▶ [Work request] Text in the records must be reproduced exactly, and pictures must be skipped.

Task data Start Marker

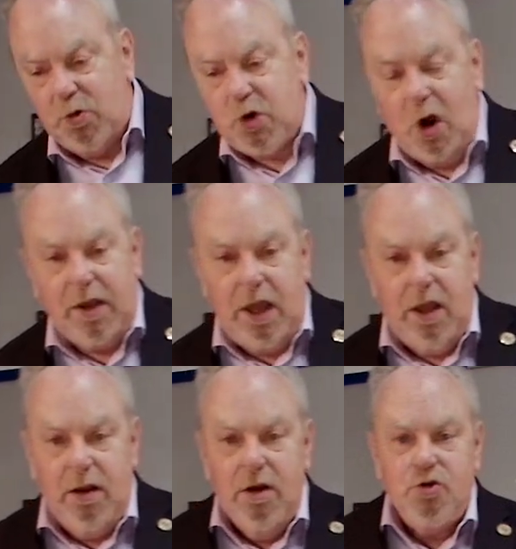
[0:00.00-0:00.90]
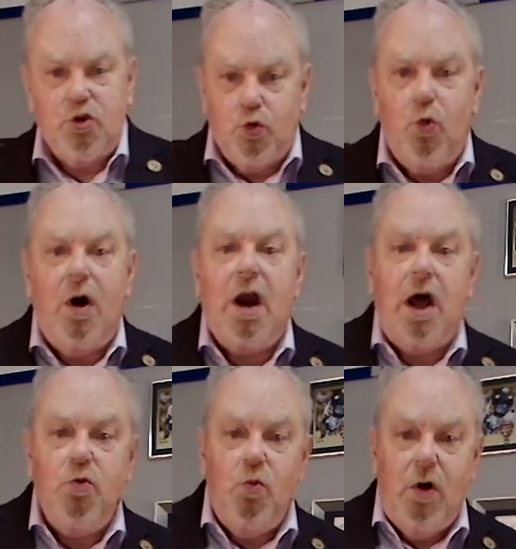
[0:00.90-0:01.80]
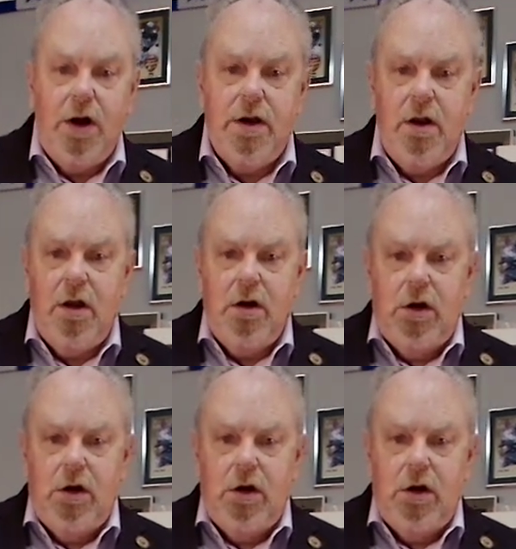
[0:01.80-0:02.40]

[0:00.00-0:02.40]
talking just one-on-one,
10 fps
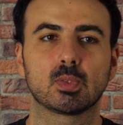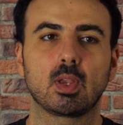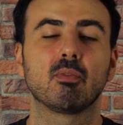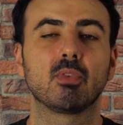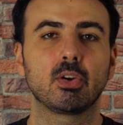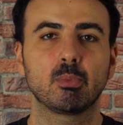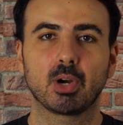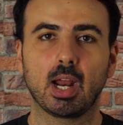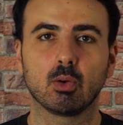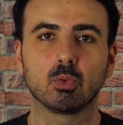I'm very
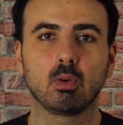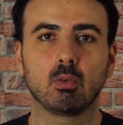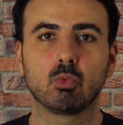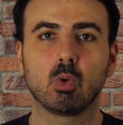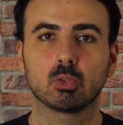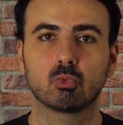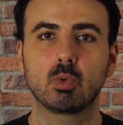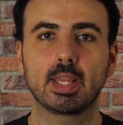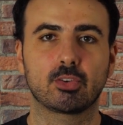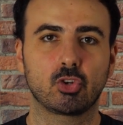proud of what
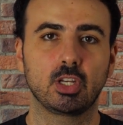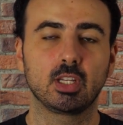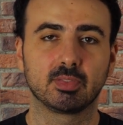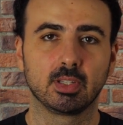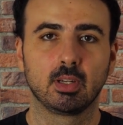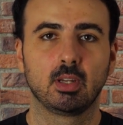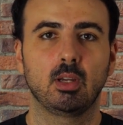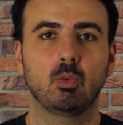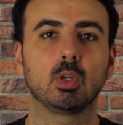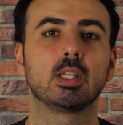we achieved
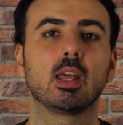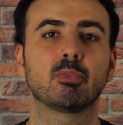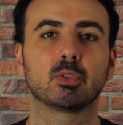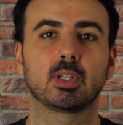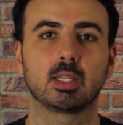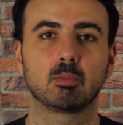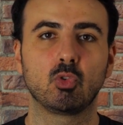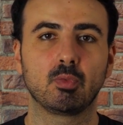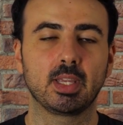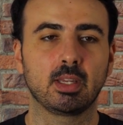with Left 4 Dead the
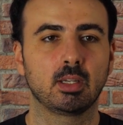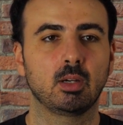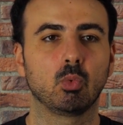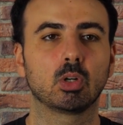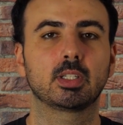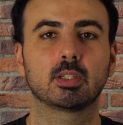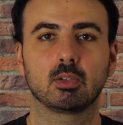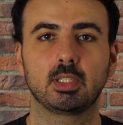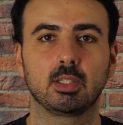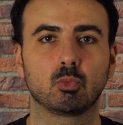movie, working
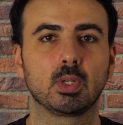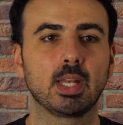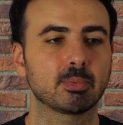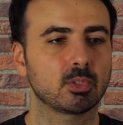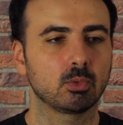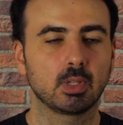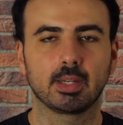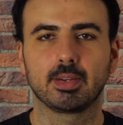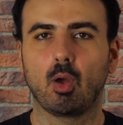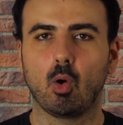on it with
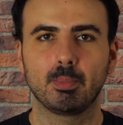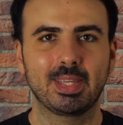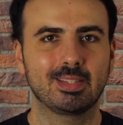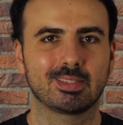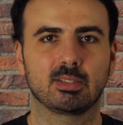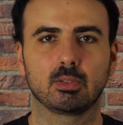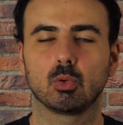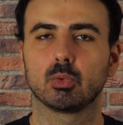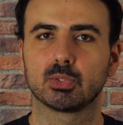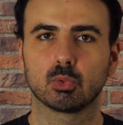absolutely no means and no
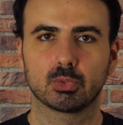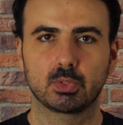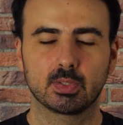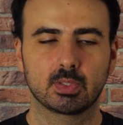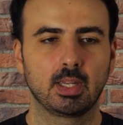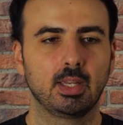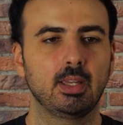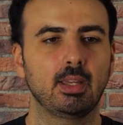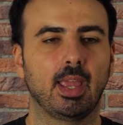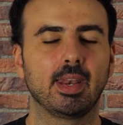resources.
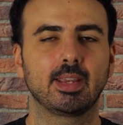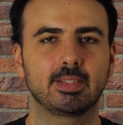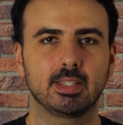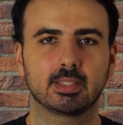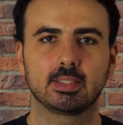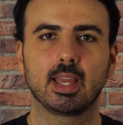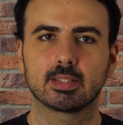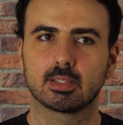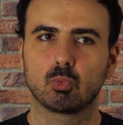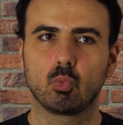And I think
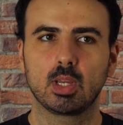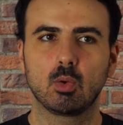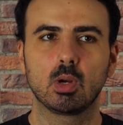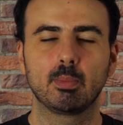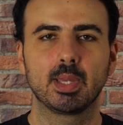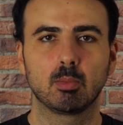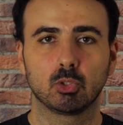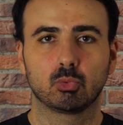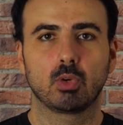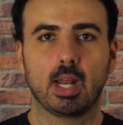that we will be able
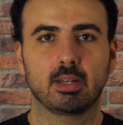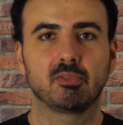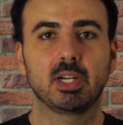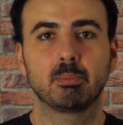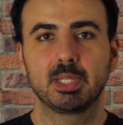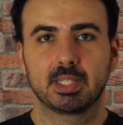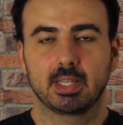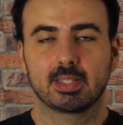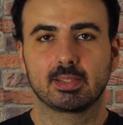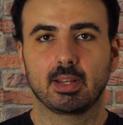to run a very big
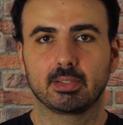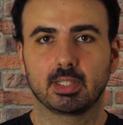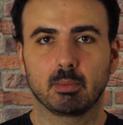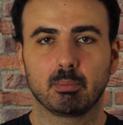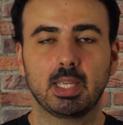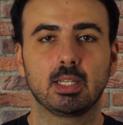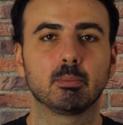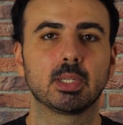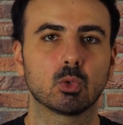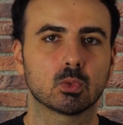Kickstarter campaign,
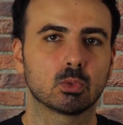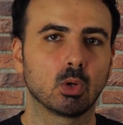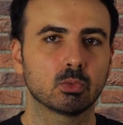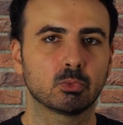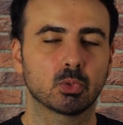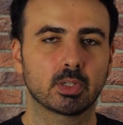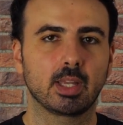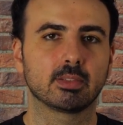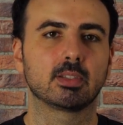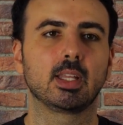because don't
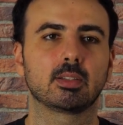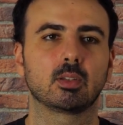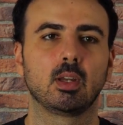forget that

Task data End Marker

▶ [Problem solution]
[0:00.00-0:00.90]
[0:00.90-0:01.80]
[0:01.80-0:02.40]

[0:00.00-0:02.40]
talking just one-on-one,
10 fps
I'm very
proud of what
we achieved
with Left 4 Dead the
movie, working
on it with
absolutely no means and no
resources.
And I think
that we will be able
to run a very big
Kickstarter campaign,
because don't
forget that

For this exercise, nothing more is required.